■ **RECORDS SUPPLIED**
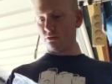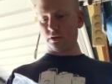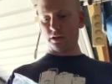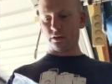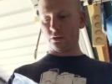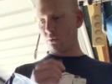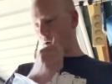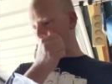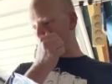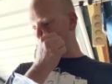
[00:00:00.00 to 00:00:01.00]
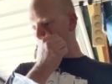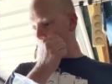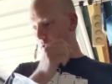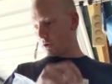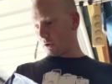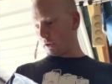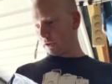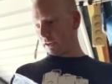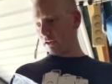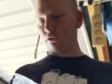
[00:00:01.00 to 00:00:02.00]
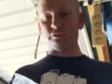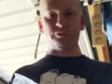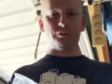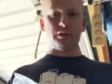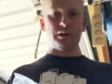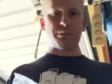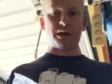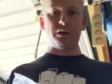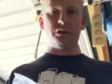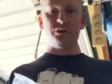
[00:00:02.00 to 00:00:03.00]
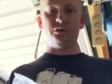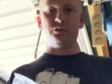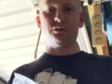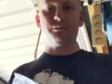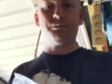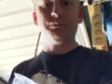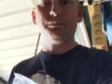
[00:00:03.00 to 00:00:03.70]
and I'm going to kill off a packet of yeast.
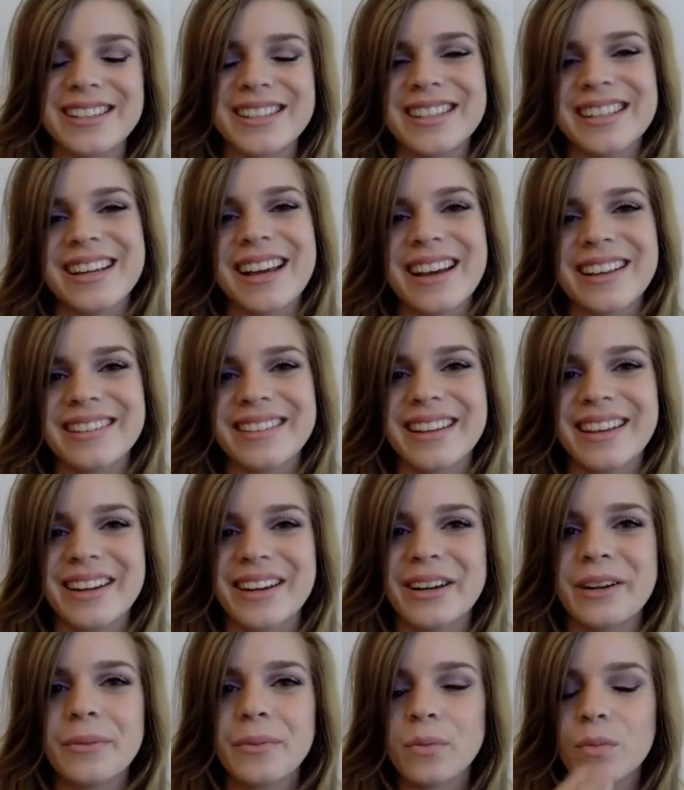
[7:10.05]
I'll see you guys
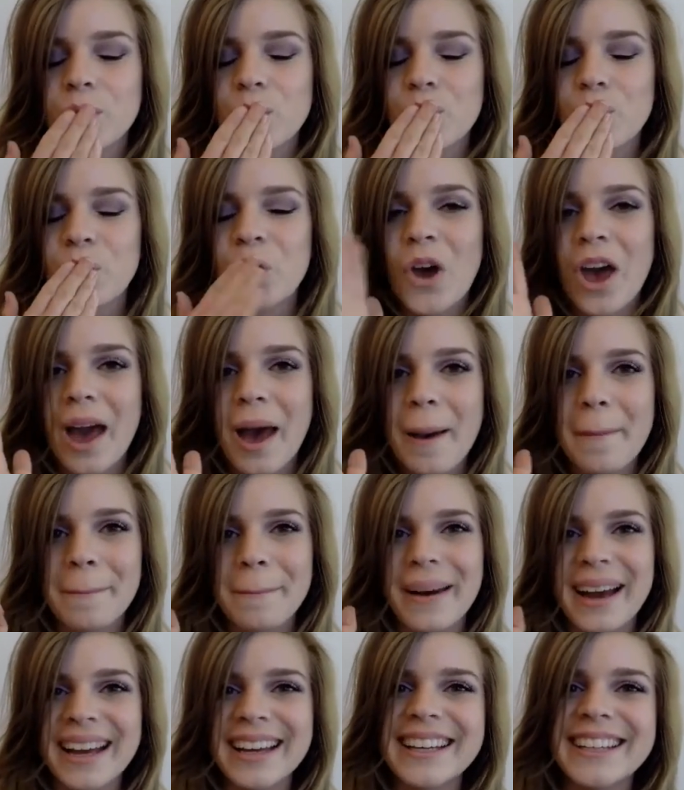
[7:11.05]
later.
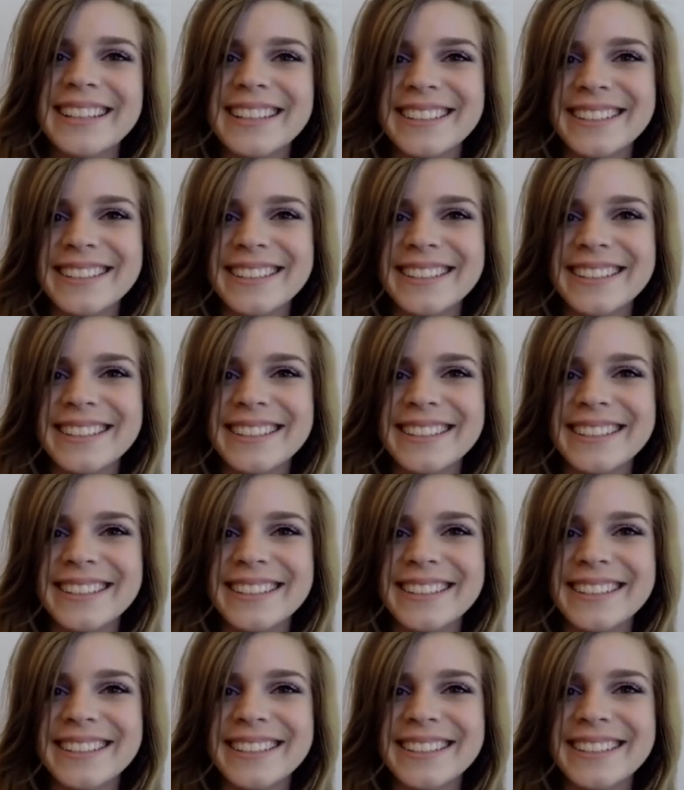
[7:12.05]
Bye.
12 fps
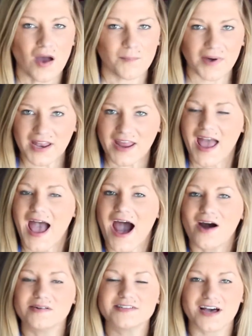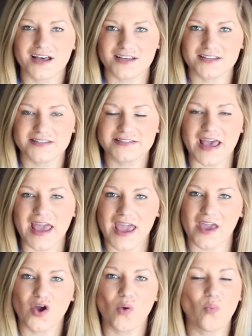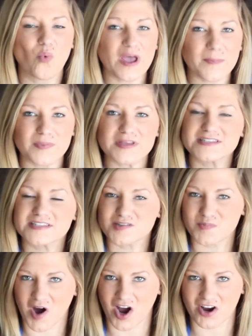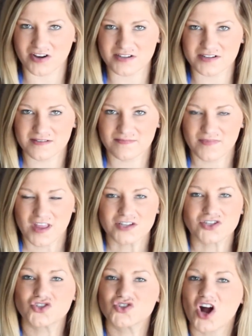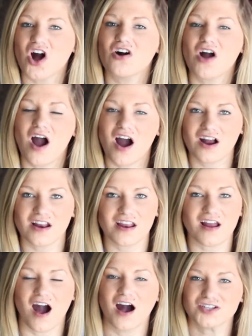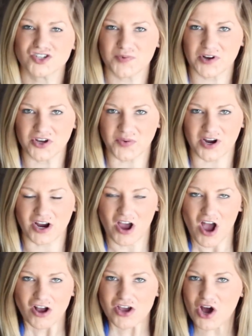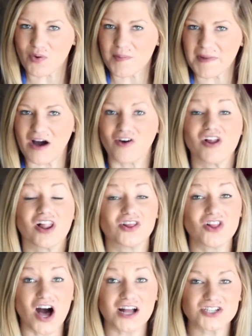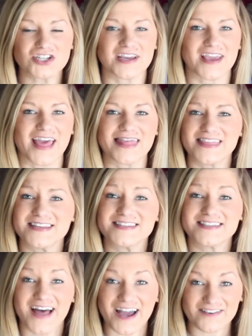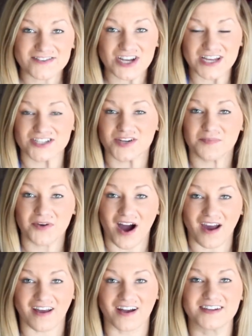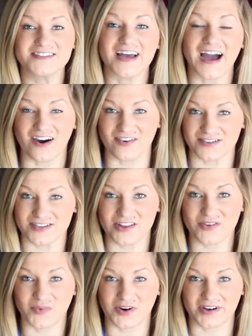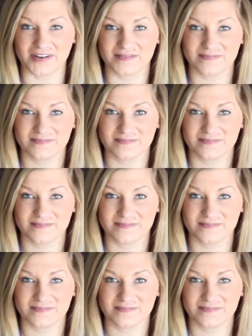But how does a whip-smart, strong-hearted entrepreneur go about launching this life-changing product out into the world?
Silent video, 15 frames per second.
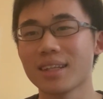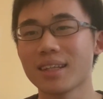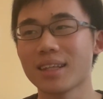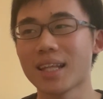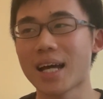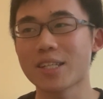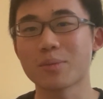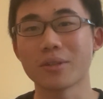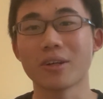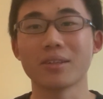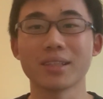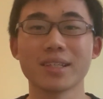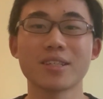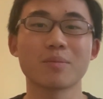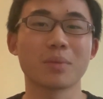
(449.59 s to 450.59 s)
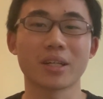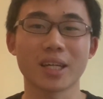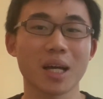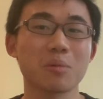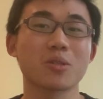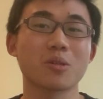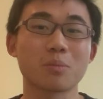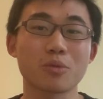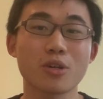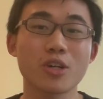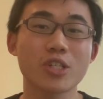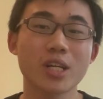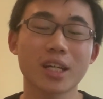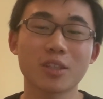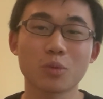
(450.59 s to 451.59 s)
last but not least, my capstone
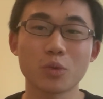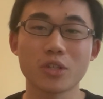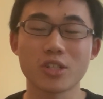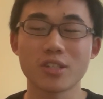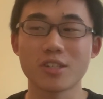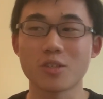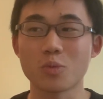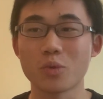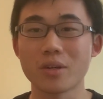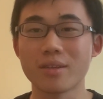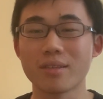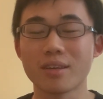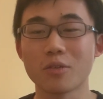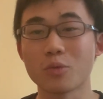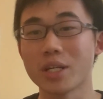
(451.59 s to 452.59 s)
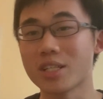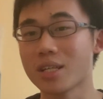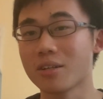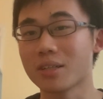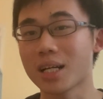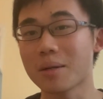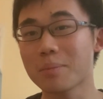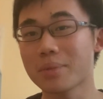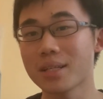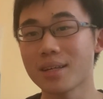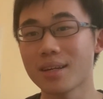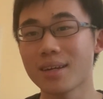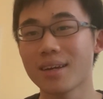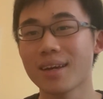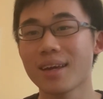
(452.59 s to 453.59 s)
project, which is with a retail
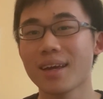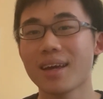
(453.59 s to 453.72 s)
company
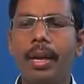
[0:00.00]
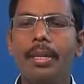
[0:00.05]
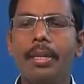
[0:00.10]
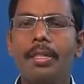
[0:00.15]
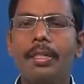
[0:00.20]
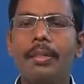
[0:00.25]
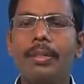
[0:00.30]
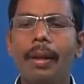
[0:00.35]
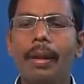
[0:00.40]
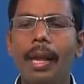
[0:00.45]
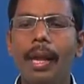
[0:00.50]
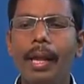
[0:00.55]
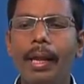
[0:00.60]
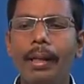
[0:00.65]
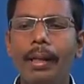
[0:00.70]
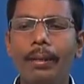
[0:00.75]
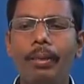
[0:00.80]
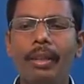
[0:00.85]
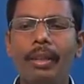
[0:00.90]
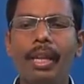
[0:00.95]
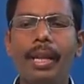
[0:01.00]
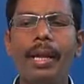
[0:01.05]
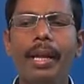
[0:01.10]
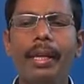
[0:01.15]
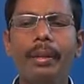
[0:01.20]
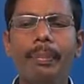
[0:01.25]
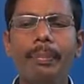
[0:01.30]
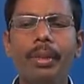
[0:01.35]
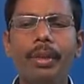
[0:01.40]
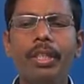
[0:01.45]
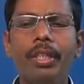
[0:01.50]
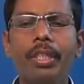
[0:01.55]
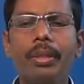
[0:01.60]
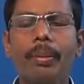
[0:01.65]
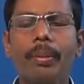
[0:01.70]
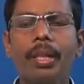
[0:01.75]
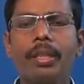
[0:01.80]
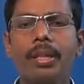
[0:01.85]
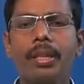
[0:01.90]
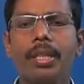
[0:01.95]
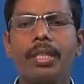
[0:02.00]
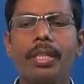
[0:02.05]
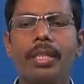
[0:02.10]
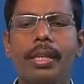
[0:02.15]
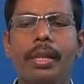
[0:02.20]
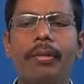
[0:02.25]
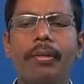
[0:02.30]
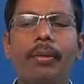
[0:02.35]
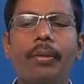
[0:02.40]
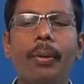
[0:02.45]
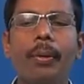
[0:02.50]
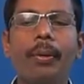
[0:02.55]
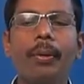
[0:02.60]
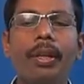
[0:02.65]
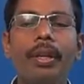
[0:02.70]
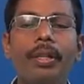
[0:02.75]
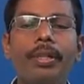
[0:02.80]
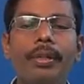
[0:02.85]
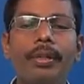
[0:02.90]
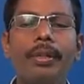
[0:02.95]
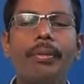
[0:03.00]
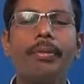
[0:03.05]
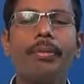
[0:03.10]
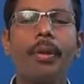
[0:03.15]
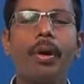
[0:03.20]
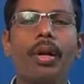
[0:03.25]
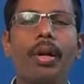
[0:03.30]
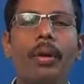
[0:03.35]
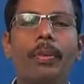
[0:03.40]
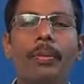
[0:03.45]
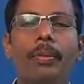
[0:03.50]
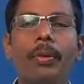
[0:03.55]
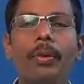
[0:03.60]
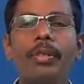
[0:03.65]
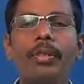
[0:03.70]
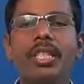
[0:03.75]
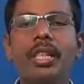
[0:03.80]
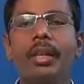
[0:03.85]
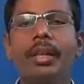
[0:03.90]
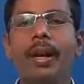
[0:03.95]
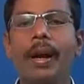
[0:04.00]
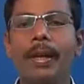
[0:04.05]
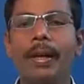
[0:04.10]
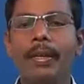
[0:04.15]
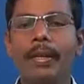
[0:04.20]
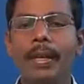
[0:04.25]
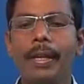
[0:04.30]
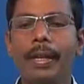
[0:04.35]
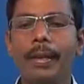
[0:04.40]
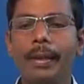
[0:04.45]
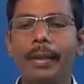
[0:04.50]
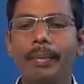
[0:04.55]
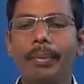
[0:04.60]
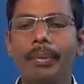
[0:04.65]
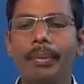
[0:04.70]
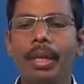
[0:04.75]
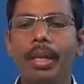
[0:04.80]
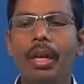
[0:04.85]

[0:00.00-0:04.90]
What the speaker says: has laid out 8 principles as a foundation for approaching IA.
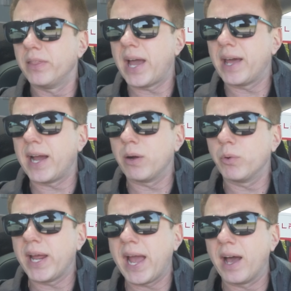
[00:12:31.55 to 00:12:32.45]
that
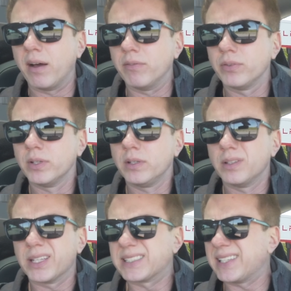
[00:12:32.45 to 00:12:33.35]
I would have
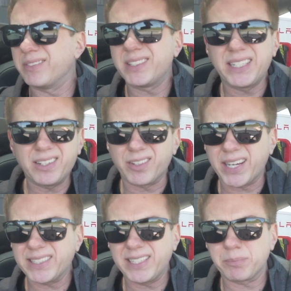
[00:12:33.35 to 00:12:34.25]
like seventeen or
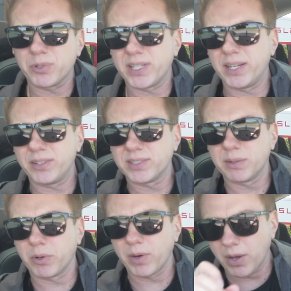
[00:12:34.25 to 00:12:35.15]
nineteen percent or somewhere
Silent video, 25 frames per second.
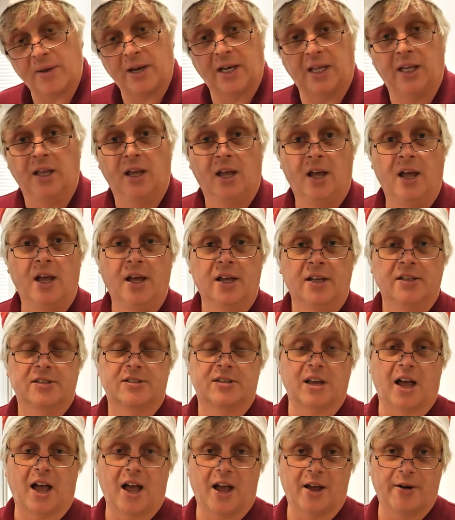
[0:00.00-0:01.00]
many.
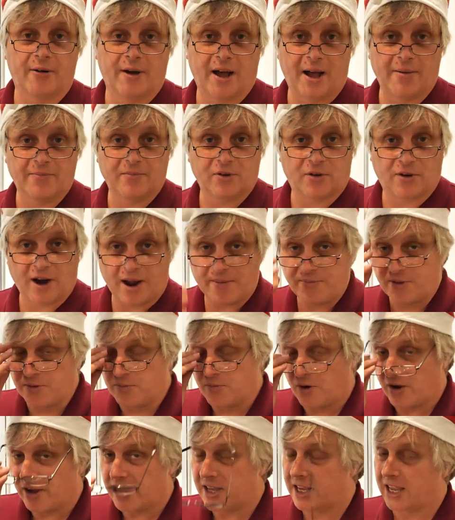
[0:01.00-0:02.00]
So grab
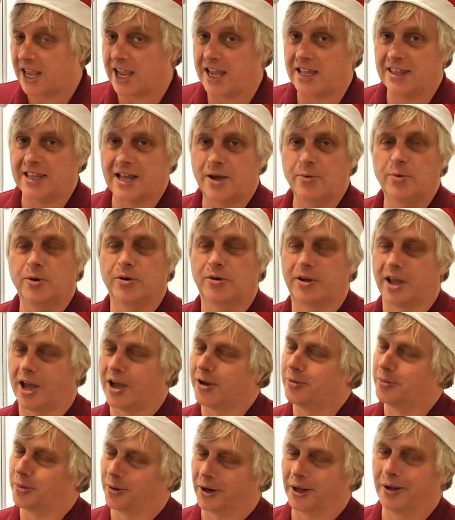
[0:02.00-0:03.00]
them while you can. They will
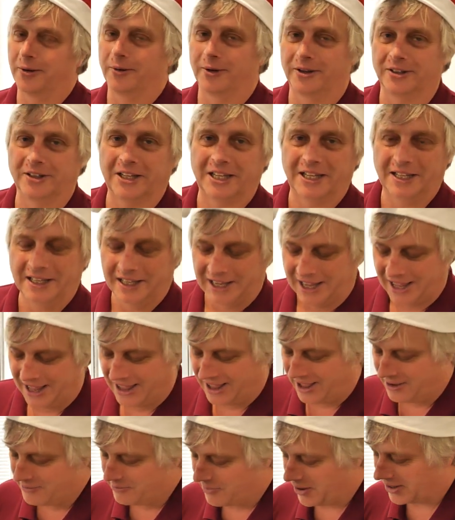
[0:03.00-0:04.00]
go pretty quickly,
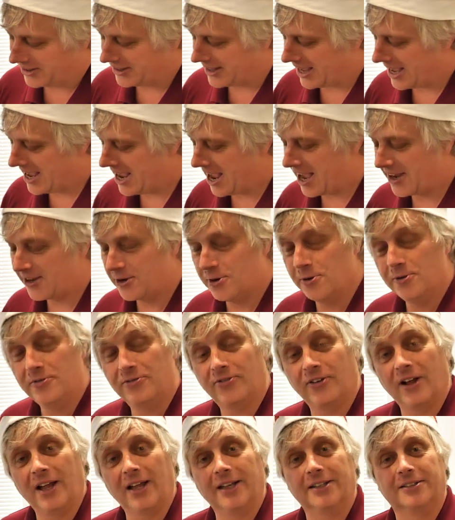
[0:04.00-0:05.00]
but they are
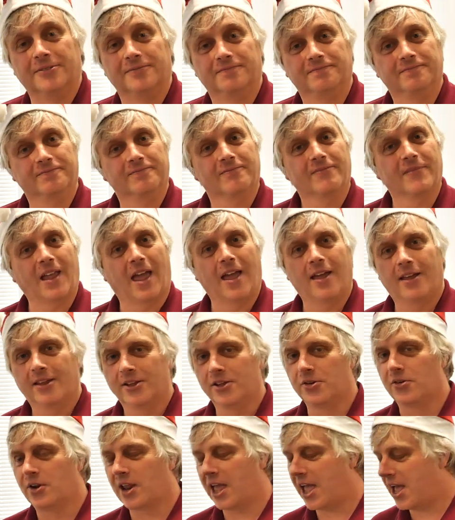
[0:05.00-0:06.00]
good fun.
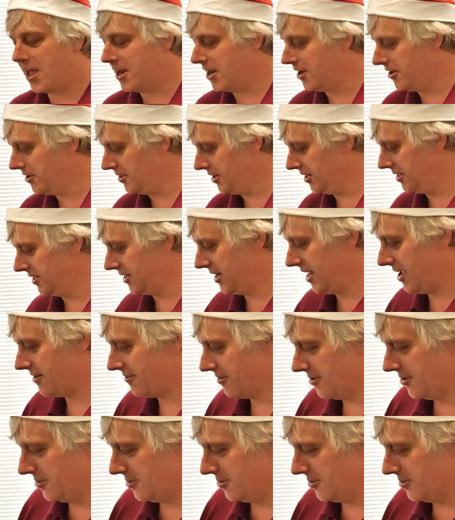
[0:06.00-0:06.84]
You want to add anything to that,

■ **WORK INSTRUCTION**
Could you print all the entries exactly as they stand, with the pictures left out?

■ **YOUR SOLUTION**
[00:00:00.00 to 00:00:01.00]
[00:00:01.00 to 00:00:02.00]
[00:00:02.00 to 00:00:03.00]
[00:00:03.00 to 00:00:03.70]
and I'm going to kill off a packet of yeast.
[7:10.05]
I'll see you guys
[7:11.05]
later.
[7:12.05]
Bye.
12 fps
But how does a whip-smart, strong-hearted entrepreneur go about launching this life-changing product out into the world?
Silent video, 15 frames per second.
(449.59 s to 450.59 s)
(450.59 s to 451.59 s)
last but not least, my capstone
(451.59 s to 452.59 s)
(452.59 s to 453.59 s)
project, which is with a retail
(453.59 s to 453.72 s)
company
[0:00.00]
[0:00.05]
[0:00.10]
[0:00.15]
[0:00.20]
[0:00.25]
[0:00.30]
[0:00.35]
[0:00.40]
[0:00.45]
[0:00.50]
[0:00.55]
[0:00.60]
[0:00.65]
[0:00.70]
[0:00.75]
[0:00.80]
[0:00.85]
[0:00.90]
[0:00.95]
[0:01.00]
[0:01.05]
[0:01.10]
[0:01.15]
[0:01.20]
[0:01.25]
[0:01.30]
[0:01.35]
[0:01.40]
[0:01.45]
[0:01.50]
[0:01.55]
[0:01.60]
[0:01.65]
[0:01.70]
[0:01.75]
[0:01.80]
[0:01.85]
[0:01.90]
[0:01.95]
[0:02.00]
[0:02.05]
[0:02.10]
[0:02.15]
[0:02.20]
[0:02.25]
[0:02.30]
[0:02.35]
[0:02.40]
[0:02.45]
[0:02.50]
[0:02.55]
[0:02.60]
[0:02.65]
[0:02.70]
[0:02.75]
[0:02.80]
[0:02.85]
[0:02.90]
[0:02.95]
[0:03.00]
[0:03.05]
[0:03.10]
[0:03.15]
[0:03.20]
[0:03.25]
[0:03.30]
[0:03.35]
[0:03.40]
[0:03.45]
[0:03.50]
[0:03.55]
[0:03.60]
[0:03.65]
[0:03.70]
[0:03.75]
[0:03.80]
[0:03.85]
[0:03.90]
[0:03.95]
[0:04.00]
[0:04.05]
[0:04.10]
[0:04.15]
[0:04.20]
[0:04.25]
[0:04.30]
[0:04.35]
[0:04.40]
[0:04.45]
[0:04.50]
[0:04.55]
[0:04.60]
[0:04.65]
[0:04.70]
[0:04.75]
[0:04.80]
[0:04.85]

[0:00.00-0:04.90]
What the speaker says: has laid out 8 principles as a foundation for approaching IA.
[00:12:31.55 to 00:12:32.45]
that
[00:12:32.45 to 00:12:33.35]
I would have
[00:12:33.35 to 00:12:34.25]
like seventeen or
[00:12:34.25 to 00:12:35.15]
nineteen percent or somewhere
Silent video, 25 frames per second.
[0:00.00-0:01.00]
many.
[0:01.00-0:02.00]
So grab
[0:02.00-0:03.00]
them while you can. They will
[0:03.00-0:04.00]
go pretty quickly,
[0:04.00-0:05.00]
but they are
[0:05.00-0:06.00]
good fun.
[0:06.00-0:06.84]
You want to add anything to that,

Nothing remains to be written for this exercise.